What I Learned from Building a Bad Song Recommender.

Crawford Collins
Jul 25, 2019 · 3 min read

Find it at music-recommender.CrawfordC.com

A failed attempt at creating a different type of music recommendation.

Photo by Joseph Pearson on Unsplash

The Data

I scraped as much of genius.com as I could. I extracted the information from the sidebar and the full lyrics of every possible page.

Problems with the data:

  1. I assumed that genius.com partitioned the data for songs and literature. This was not the case. The app surprisingly recommended a Shakespearean play and a Bing Crosby song after searching for a Wu-Tang Clan song.
  2. The data was extremely imbalanced. Many songs only had the song title and the artist as the available data.

What I should have done.

  1. Tried harder to clean the data.
  2. I should have dropped the data which had no information. If no one is updating information for a song, I assume that means no one cares about it.
  3. I should have incorporated my data, from the genius annotations or playlist data.

The components

My model used a Truncated SVD algorithm to cluster artists. Gensim’s Doc2vec vectorized the lyrics. I combined the results from those two algorithms. I use the Annoy library to find similar songs to the request.

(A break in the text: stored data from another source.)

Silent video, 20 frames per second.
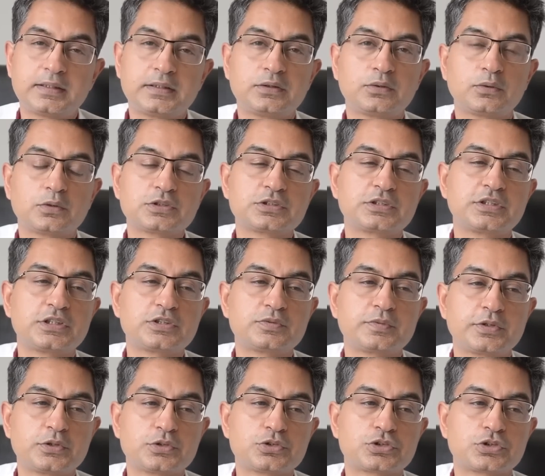in those days,
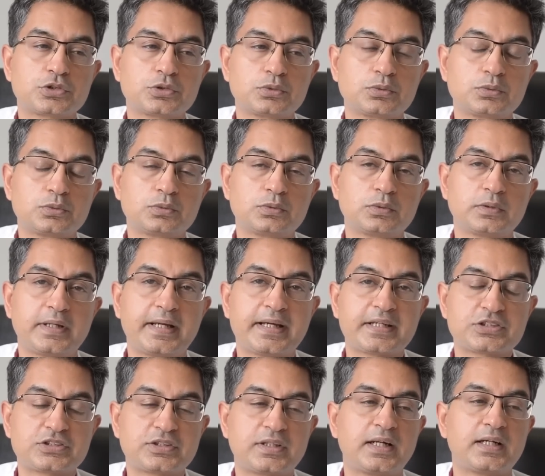we used to
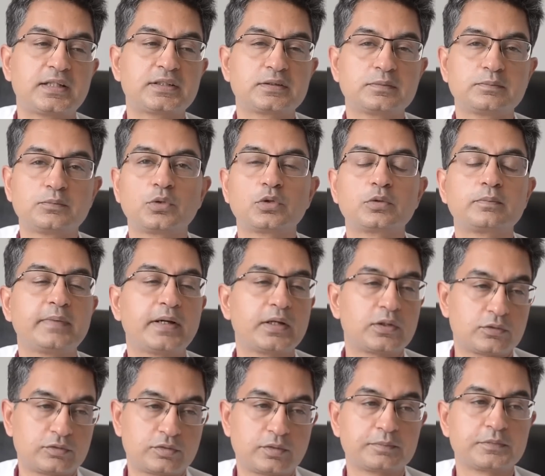extract the bone
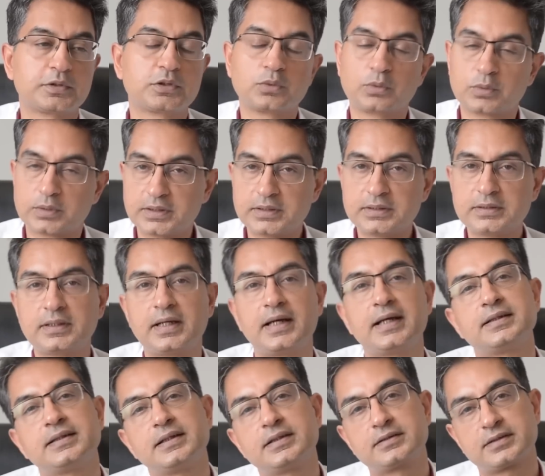marrow from the donor
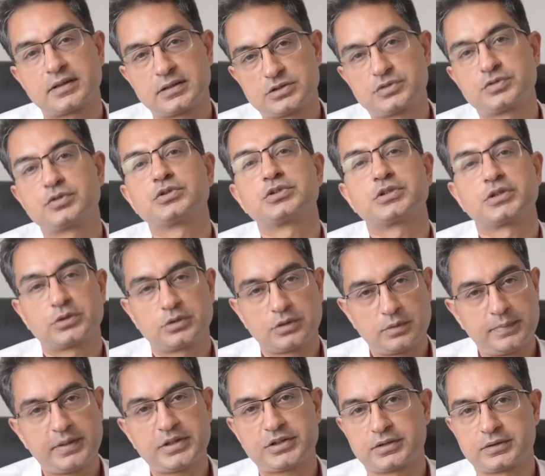and then transfuse it to
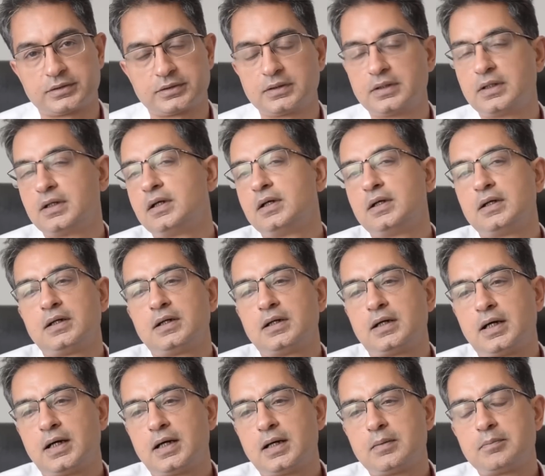the patient.
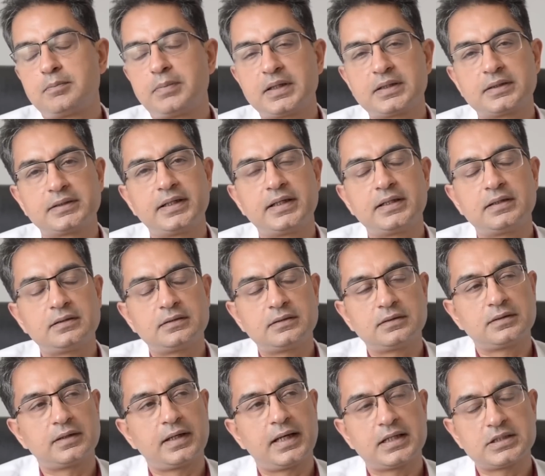But
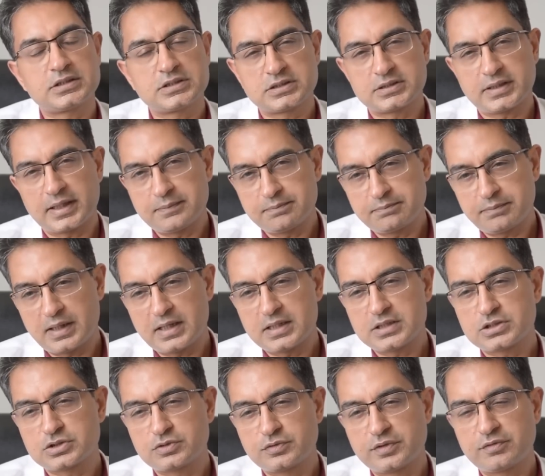then as time
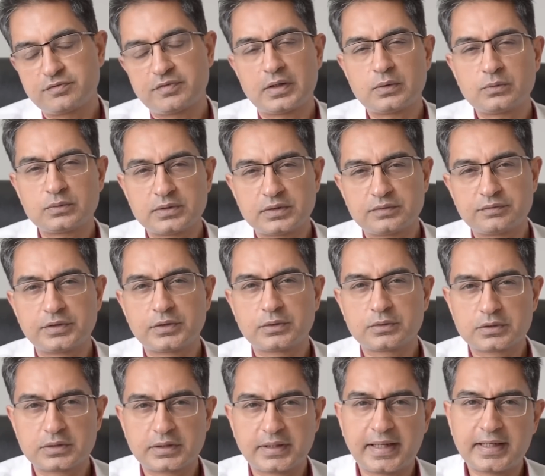passed, we found that we
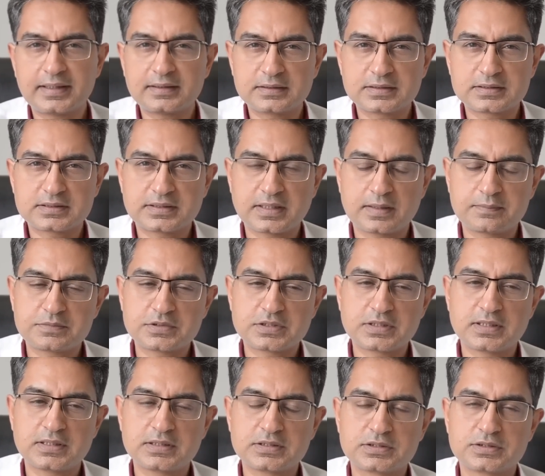could get the stem
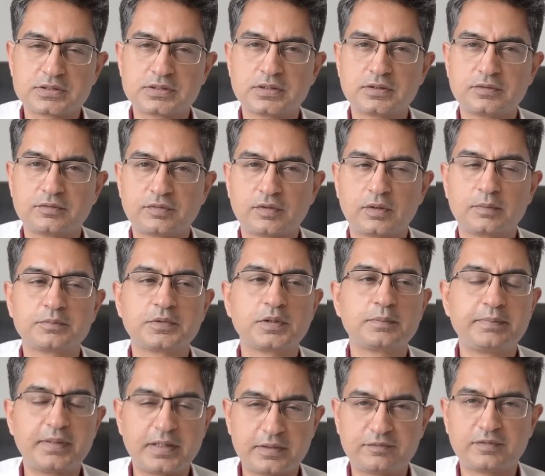cells from the
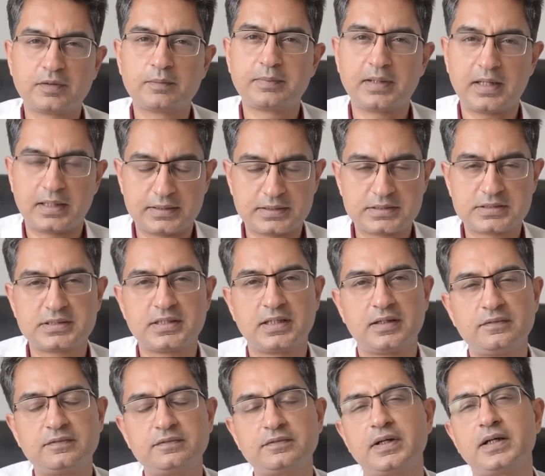peripheral blood
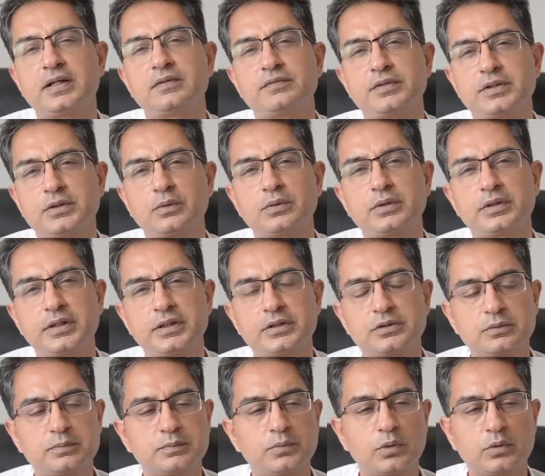itself, and we don't
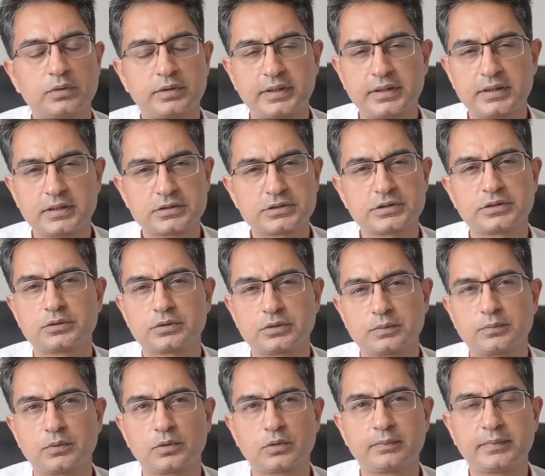need to poke needles into
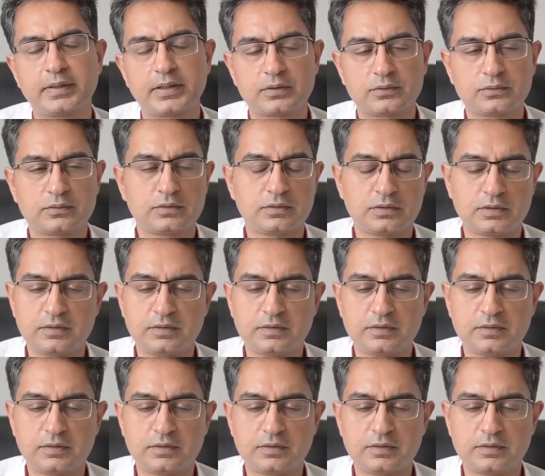the bone marrow,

Problems with the components of the recommendation

  1. I generated a network by using CountVectorizer to provide a record of appearance for each artist in each song. The table was sparse.
  2. I don’t think doc2vec worked for me. I did not read up on it enough. I used it assuming it would work.

What I should have done.

  1. I should have tried to use a graph2vec function or spectral clustering to group artists. I have used these before.
  2. I should have used more interpretable text classification models, like Latent-Dirichlet-allocation.
  3. I should have better prepared the lyric data. I took out only the HTML and brackets of the data. Common words were probably the reason for seemingly random predictions.
  4. I think limiting the number of features from SVD and doc2vec might have helped. Fewer numbers could have decreased the noise passed to the model.

Overarching problems

  1. I wanted the computer to find latent connections too much. I should have not been afraid to algorithms that required more human input.
  2. I stubbornly wanted to get the app deployed. I could have resolved many of the problems if I worked harder.
  3. Size of the data. There was a lot of data with this project. Simply reading the data seemed like it could take up to 30 minutes. I had some workarounds, but no hard fixes.
  4. My goal was to find hidden connections between songs. I assumed that the process defaulted to recommending songs by the same artist. This was true in only about half of the operations.
  5. No test set. I wanted to find latent connections. I expected the algorithm return obviously similar songs. Instead, the results look like they were pulled out of a hat.

What went well

  1. The asynchronous web scraper is super fast
  2. The app is fast and has not crashed so far.
  3. Now that the app is working and I have data, a new model should be able to be generated.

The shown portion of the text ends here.